▸ INSTRUCTIONS TO FOLLOW: Copy the entries exactly. Leave out any pictures.

● ● ●

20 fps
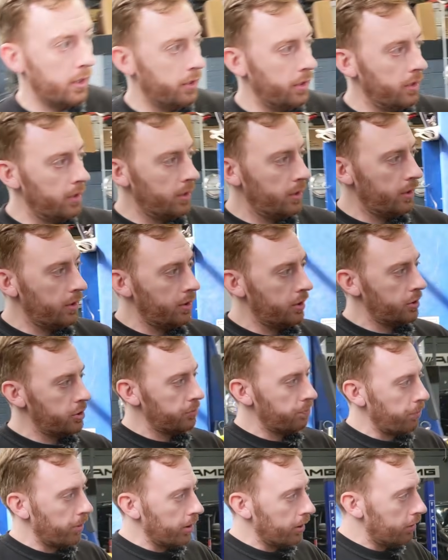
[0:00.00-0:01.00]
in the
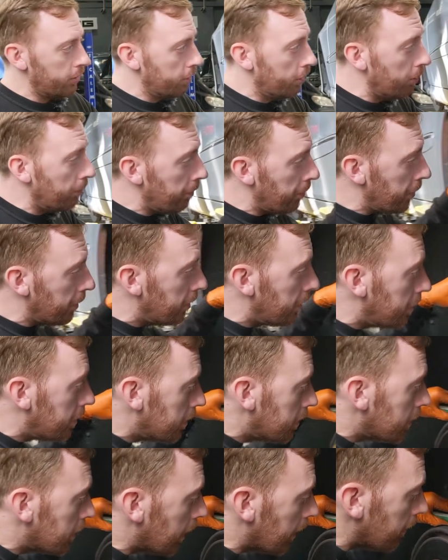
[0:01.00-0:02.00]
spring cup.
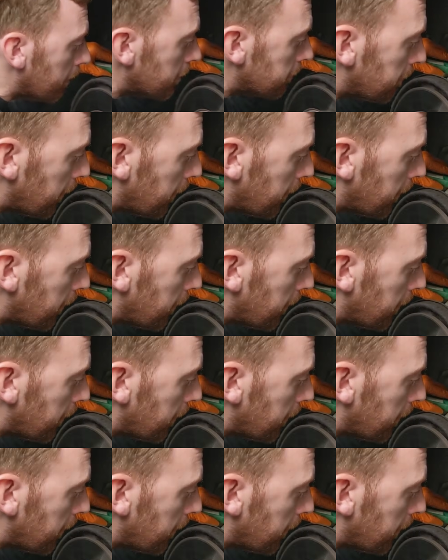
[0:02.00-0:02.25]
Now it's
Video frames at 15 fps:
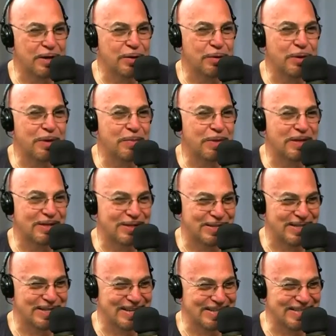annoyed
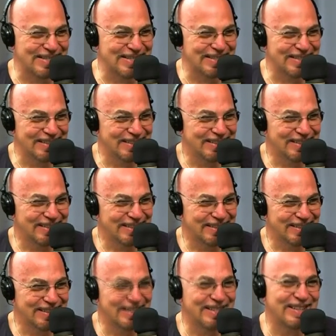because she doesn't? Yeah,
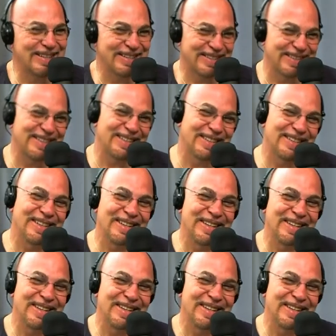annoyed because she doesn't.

● ● ●

▸ THE ANSWER:
20 fps
[0:00.00-0:01.00]
in the
[0:01.00-0:02.00]
spring cup.
[0:02.00-0:02.25]
Now it's
Video frames at 15 fps:
annoyed
because she doesn't? Yeah,
annoyed because she doesn't.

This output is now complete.